1. Technical Field
The disclosure relates to a capsule medical device introduced into an organ of a subject, such as a patient, to obtain information about the subject.
2. Related Art
In endoscopes, a capsule endoscope is known which has an imaging function, a wireless communication function, and the like in a capsule-shaped casing formed in a sufficient size to be introduced into a digestive tract of a subject, such as a patient. This capsule endoscope is swallowed from a mouth of the subject, successively imaging inside the subject to generate image signals while moving in the digestive tract or the like by peristalsis or the like, and wirelessly transmits the image signals to a receiving device outside the subject. The receiving device is carried by the subject, receives in-vivo images wirelessly transmitted by the capsule endoscope introduced into an internal organ of the subject, and stores the received in-vivo images in a recording medium. The in-vivo images stored in the recording medium of the receiving device are captured into an image display device of a workstation or the like. The image display device displays an in-vivo image group of the subject obtained through the recording medium. A doctor, a nurse, or the like observes the in-vivo images displayed on the image display device to diagnose the subject.

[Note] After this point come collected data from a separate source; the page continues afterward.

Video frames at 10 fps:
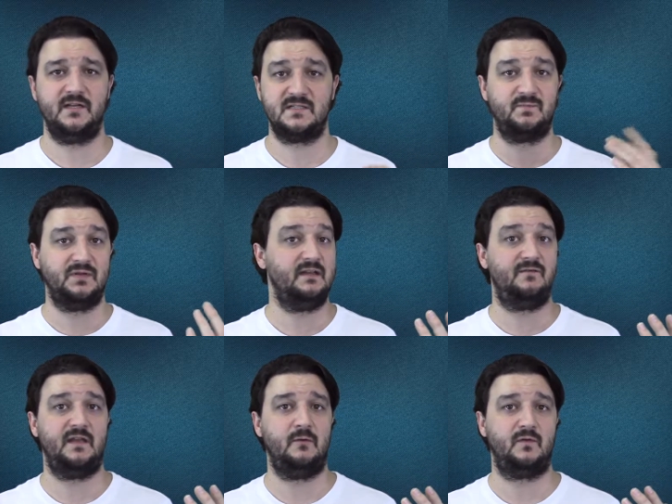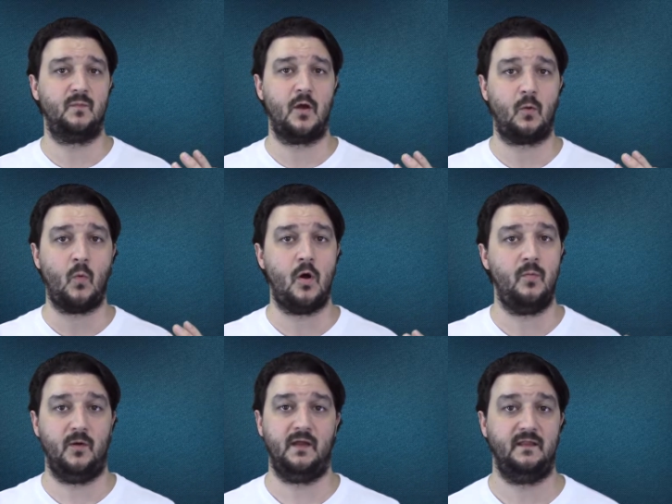I just believed that he was Mark
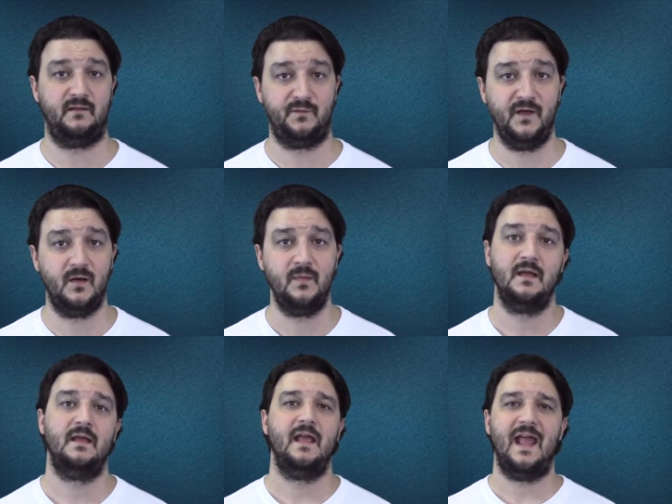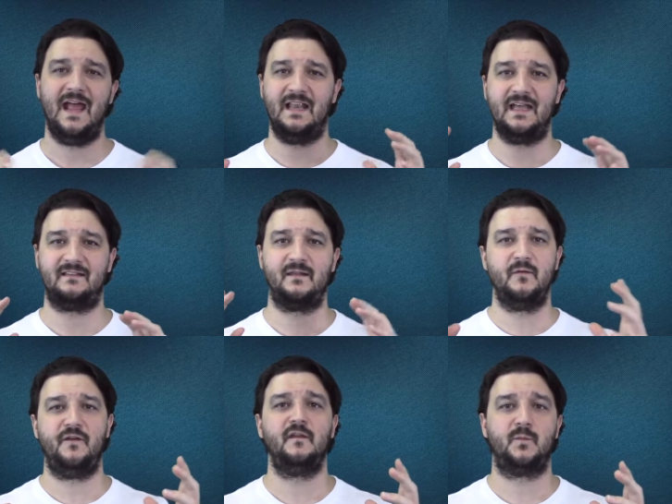Wahlberg in this film, and like some
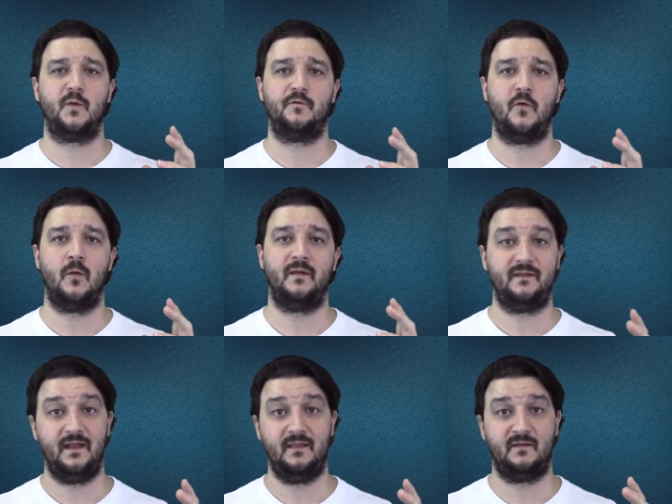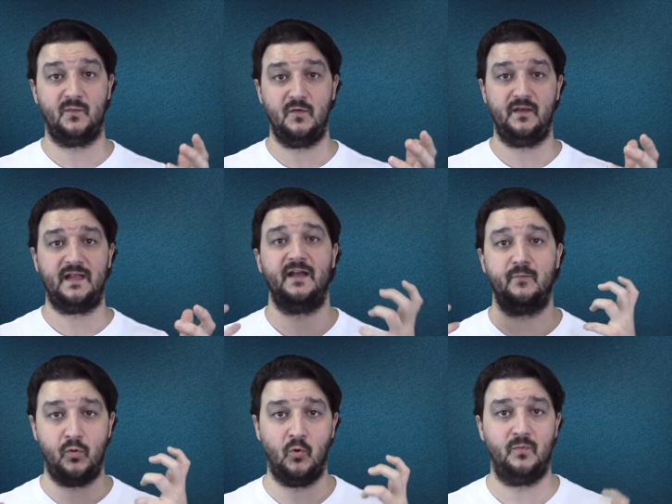of his performance in this movie kind
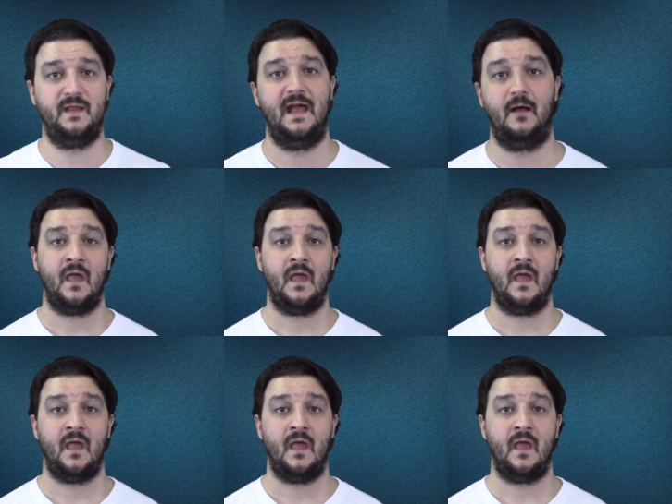of pulled me out.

The capsule endoscope has a configuration in which a capsule-shaped casing includes a transparent optical dome (transparent casing) and a cylindrical body portion (cylindrical casing) where the transparent optical dome is mounted to an end portion of the cylindrical body portion on a side of an opening of the cylindrical body portion, and the capsule-shaped casing incorporates an illumination unit such as LEDs illuminating inside an organ through the optical dome, an optical unit such as a lens focusing light reflected from inside an organ illuminated by the illumination unit, and an information acquisition member for acquiring information about the subject from an image sensor such as a CCD capturing an image inside an organ (i.e., in-vivo image) formed by the optical unit (e.g., see JP 5340557 B2, JP 5160698 B2, and JP 4790765 B2). Such a capsule endoscope is required to have a structure for positioning an optical pupil center of the optical unit and a spherical center of a dome portion (hemispherical portion), in order to prevent flare. Furthermore, it is necessary to reduce a wall thickness of the casing as an exterior to increase an inner space, for reduction in size and high functionality of the capsule endoscope. Still furthermore, it is desired to reduce the weight of the casing so that the capsule endoscope has a density closer to a density of a liquid inside the digestive tract, for smooth movement of the capsule endoscope in the subject. In addition, it is desired that the capsule endoscope has an outer surface of a smooth shape to facilitate swallowing by the subject.
FIG. 6 is a cross-sectional view illustrating a configuration of a main portion of a capsule endoscope disclosed in JP 5340557 B2. In a capsule endoscope 301 illustrated in FIG. 6, a positioning member 307 is provided to position an optical pupil center of an optical unit 304 and a spherical center of an optical dome portion 321, achieving reduction in wall thickness of the optical dome portion 321 and a cylindrical body portion 322 (e.g., wall thickness D3) to reduce the weight of a casing 302.
FIG. 7 is a cross-sectional view illustrating a configuration of a main portion of a capsule endoscope disclosed in JP 5160698 B2. A capsule endoscope 401 illustrated in FIG. 7 adopts a configuration in which an optical dome portion 421 of a casing 402 has a large thickness to provide abutment surfaces 421a and 421b for abutment of an end surface 422a of a cylindrical body portion 422 on the abutment surface 421a, and for abutment of an end surface 430a of a spacer 430 on the abutment surface 421b, and each member is positioned.
FIG. 8 is a cross-sectional view illustrating a configuration of a main portion of a capsule endoscope disclosed in JP 4790765 B2. A capsule endoscope 501 illustrated in FIG. 8 adopts a bonding method capable of ensuring water-tightness in a short time, in which an inner peripheral surface 521a of an optical dome portion 521 is fitted on an outer peripheral surface 522a of a cylindrical body portion 522 to be subjected to not conventional thermal bonding using a thermosetting adhesive, but UV bonding or laser welding through the optical dome portion 521 on the outside.